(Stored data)
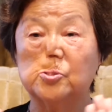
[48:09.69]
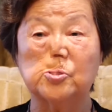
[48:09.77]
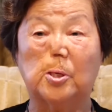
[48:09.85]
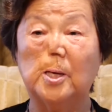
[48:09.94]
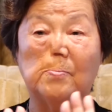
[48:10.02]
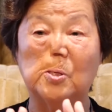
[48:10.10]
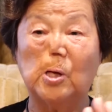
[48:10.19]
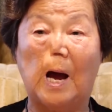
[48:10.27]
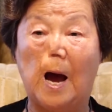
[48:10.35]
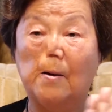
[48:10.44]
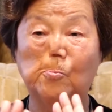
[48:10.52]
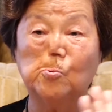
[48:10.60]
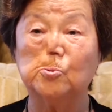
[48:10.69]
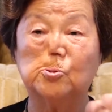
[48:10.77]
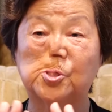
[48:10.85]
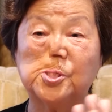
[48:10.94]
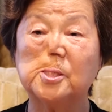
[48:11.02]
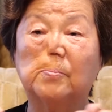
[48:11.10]
그야말로 아무
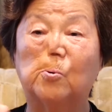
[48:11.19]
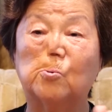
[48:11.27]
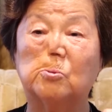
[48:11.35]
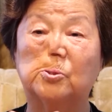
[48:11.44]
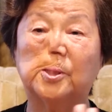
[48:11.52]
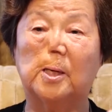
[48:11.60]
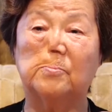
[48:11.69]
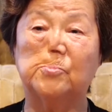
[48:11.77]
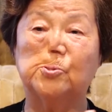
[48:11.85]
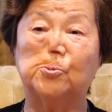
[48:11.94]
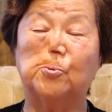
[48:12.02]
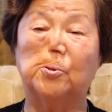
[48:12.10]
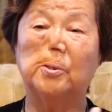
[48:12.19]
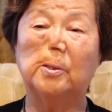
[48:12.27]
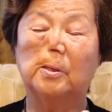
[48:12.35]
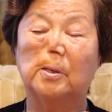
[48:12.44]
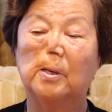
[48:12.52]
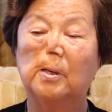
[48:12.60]
진짜 모르는 사람이죠. 예?
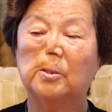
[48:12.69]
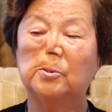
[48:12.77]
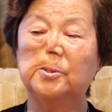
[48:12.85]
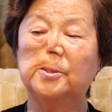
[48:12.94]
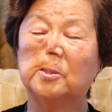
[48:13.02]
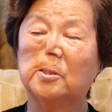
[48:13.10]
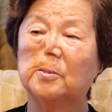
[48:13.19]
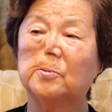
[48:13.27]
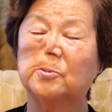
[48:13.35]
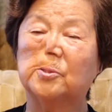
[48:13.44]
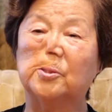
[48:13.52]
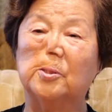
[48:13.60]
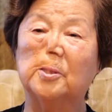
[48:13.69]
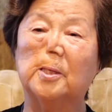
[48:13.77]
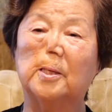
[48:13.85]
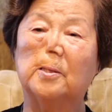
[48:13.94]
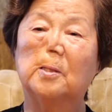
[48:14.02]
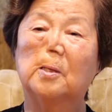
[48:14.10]
근데
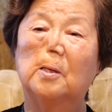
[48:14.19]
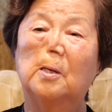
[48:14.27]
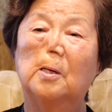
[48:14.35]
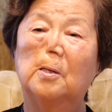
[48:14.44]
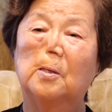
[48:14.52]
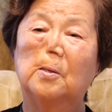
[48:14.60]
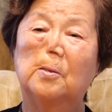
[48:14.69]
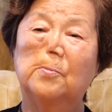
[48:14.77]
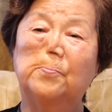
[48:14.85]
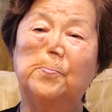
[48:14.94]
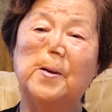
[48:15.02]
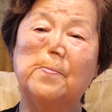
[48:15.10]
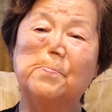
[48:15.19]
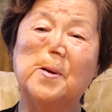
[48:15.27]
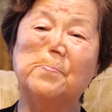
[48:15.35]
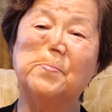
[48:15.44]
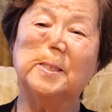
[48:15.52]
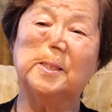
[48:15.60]
저게 몇,
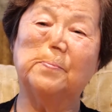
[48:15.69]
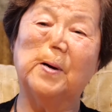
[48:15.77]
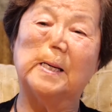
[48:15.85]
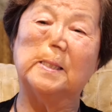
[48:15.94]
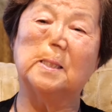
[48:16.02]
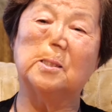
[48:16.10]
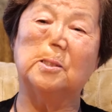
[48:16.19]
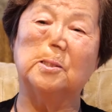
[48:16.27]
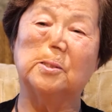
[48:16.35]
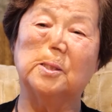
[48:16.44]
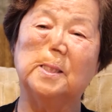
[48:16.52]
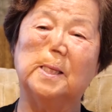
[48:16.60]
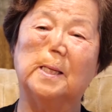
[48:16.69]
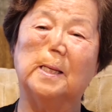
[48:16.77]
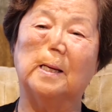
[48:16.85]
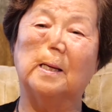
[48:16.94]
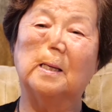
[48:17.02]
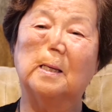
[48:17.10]
몇 마디 말을
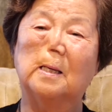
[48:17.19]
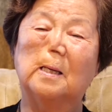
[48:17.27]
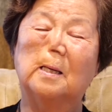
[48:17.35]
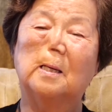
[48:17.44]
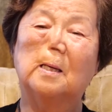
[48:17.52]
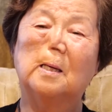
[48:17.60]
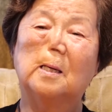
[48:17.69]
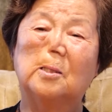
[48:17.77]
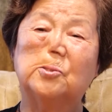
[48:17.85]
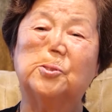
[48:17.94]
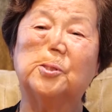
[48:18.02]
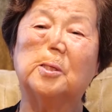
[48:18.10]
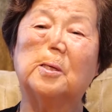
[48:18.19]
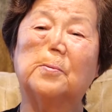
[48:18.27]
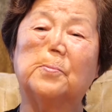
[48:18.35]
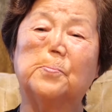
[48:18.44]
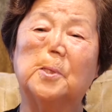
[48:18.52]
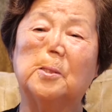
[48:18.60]
걸더니 음.
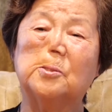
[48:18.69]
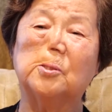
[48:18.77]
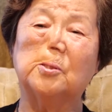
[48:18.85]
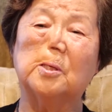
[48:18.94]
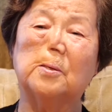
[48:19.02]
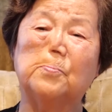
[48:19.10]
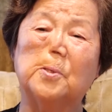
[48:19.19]
저기 저기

▶ [Task instructions]: What is needed here is an exact transcript of the data above, pictures excluded.

▶ [Reply]:
[48:09.69]
[48:09.77]
[48:09.85]
[48:09.94]
[48:10.02]
[48:10.10]
[48:10.19]
[48:10.27]
[48:10.35]
[48:10.44]
[48:10.52]
[48:10.60]
[48:10.69]
[48:10.77]
[48:10.85]
[48:10.94]
[48:11.02]
[48:11.10]
그야말로 아무
[48:11.19]
[48:11.27]
[48:11.35]
[48:11.44]
[48:11.52]
[48:11.60]
[48:11.69]
[48:11.77]
[48:11.85]
[48:11.94]
[48:12.02]
[48:12.10]
[48:12.19]
[48:12.27]
[48:12.35]
[48:12.44]
[48:12.52]
[48:12.60]
진짜 모르는 사람이죠. 예?
[48:12.69]
[48:12.77]
[48:12.85]
[48:12.94]
[48:13.02]
[48:13.10]
[48:13.19]
[48:13.27]
[48:13.35]
[48:13.44]
[48:13.52]
[48:13.60]
[48:13.69]
[48:13.77]
[48:13.85]
[48:13.94]
[48:14.02]
[48:14.10]
근데
[48:14.19]
[48:14.27]
[48:14.35]
[48:14.44]
[48:14.52]
[48:14.60]
[48:14.69]
[48:14.77]
[48:14.85]
[48:14.94]
[48:15.02]
[48:15.10]
[48:15.19]
[48:15.27]
[48:15.35]
[48:15.44]
[48:15.52]
[48:15.60]
저게 몇,
[48:15.69]
[48:15.77]
[48:15.85]
[48:15.94]
[48:16.02]
[48:16.10]
[48:16.19]
[48:16.27]
[48:16.35]
[48:16.44]
[48:16.52]
[48:16.60]
[48:16.69]
[48:16.77]
[48:16.85]
[48:16.94]
[48:17.02]
[48:17.10]
몇 마디 말을
[48:17.19]
[48:17.27]
[48:17.35]
[48:17.44]
[48:17.52]
[48:17.60]
[48:17.69]
[48:17.77]
[48:17.85]
[48:17.94]
[48:18.02]
[48:18.10]
[48:18.19]
[48:18.27]
[48:18.35]
[48:18.44]
[48:18.52]
[48:18.60]
걸더니 음.
[48:18.69]
[48:18.77]
[48:18.85]
[48:18.94]
[48:19.02]
[48:19.10]
[48:19.19]
저기 저기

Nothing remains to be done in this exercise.